• **Work to be completed**
Each line below that includes the word "video" adds one to the count; give that count and nothing else.

▶

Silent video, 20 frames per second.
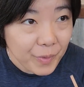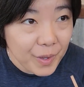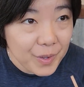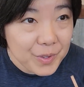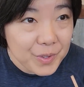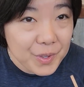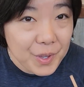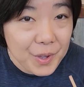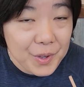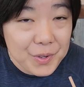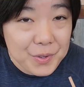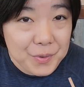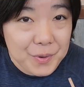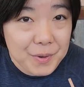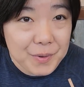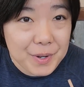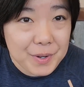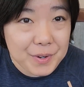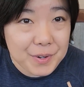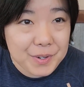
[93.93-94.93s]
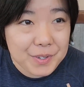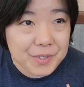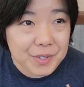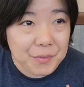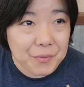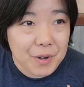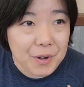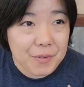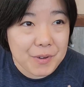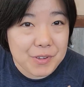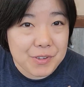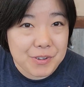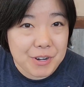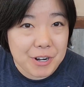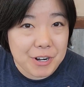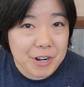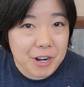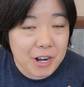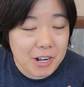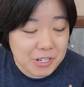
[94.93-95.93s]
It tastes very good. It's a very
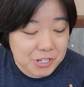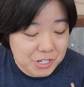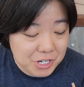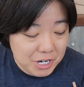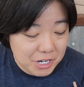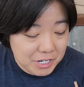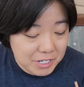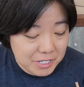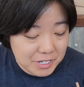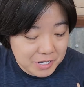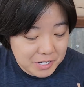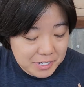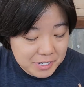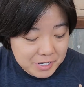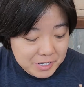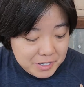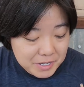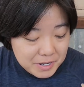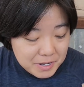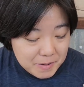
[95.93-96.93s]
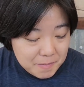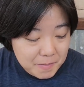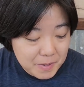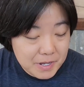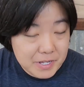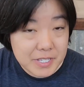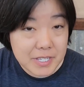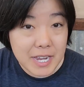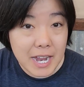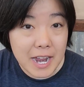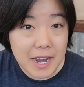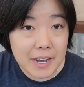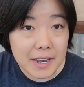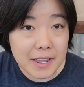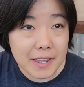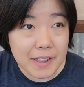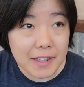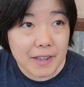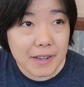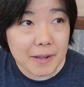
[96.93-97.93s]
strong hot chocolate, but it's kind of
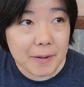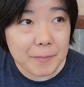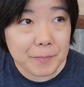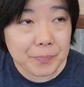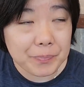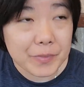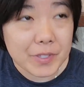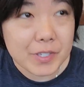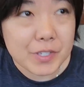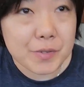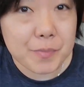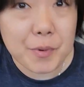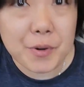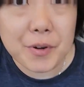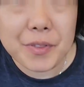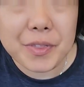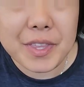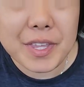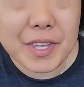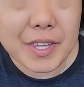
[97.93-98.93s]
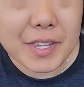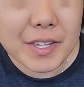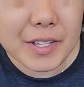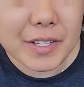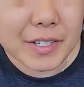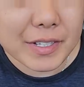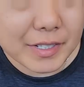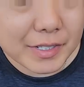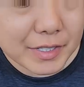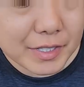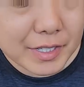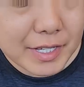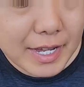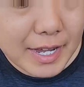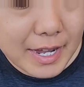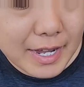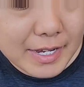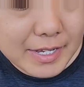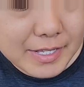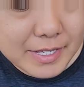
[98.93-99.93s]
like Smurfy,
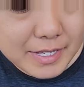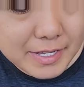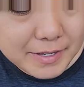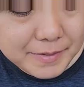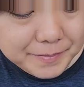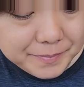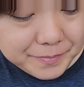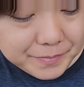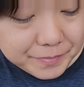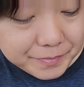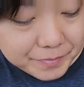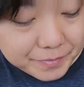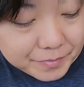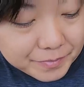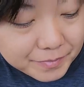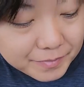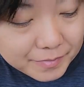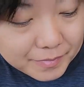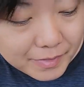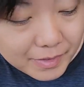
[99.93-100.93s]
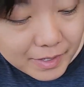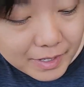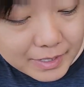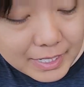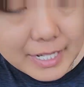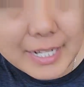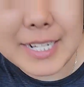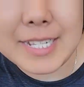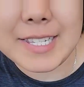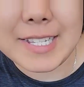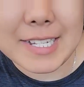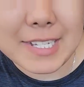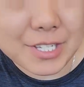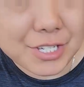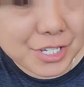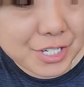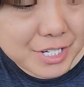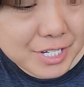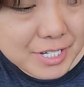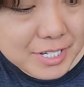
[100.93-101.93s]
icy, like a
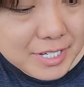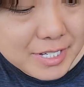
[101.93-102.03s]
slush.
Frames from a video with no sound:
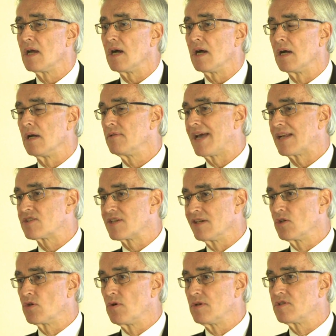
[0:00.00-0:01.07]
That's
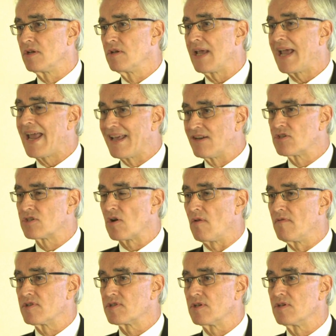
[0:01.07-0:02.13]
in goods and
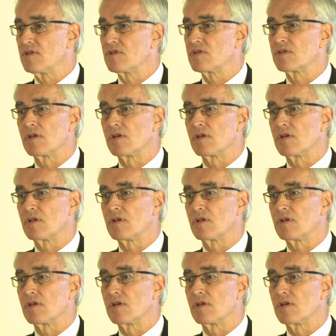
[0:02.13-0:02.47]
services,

◀

• **Problem solution**
2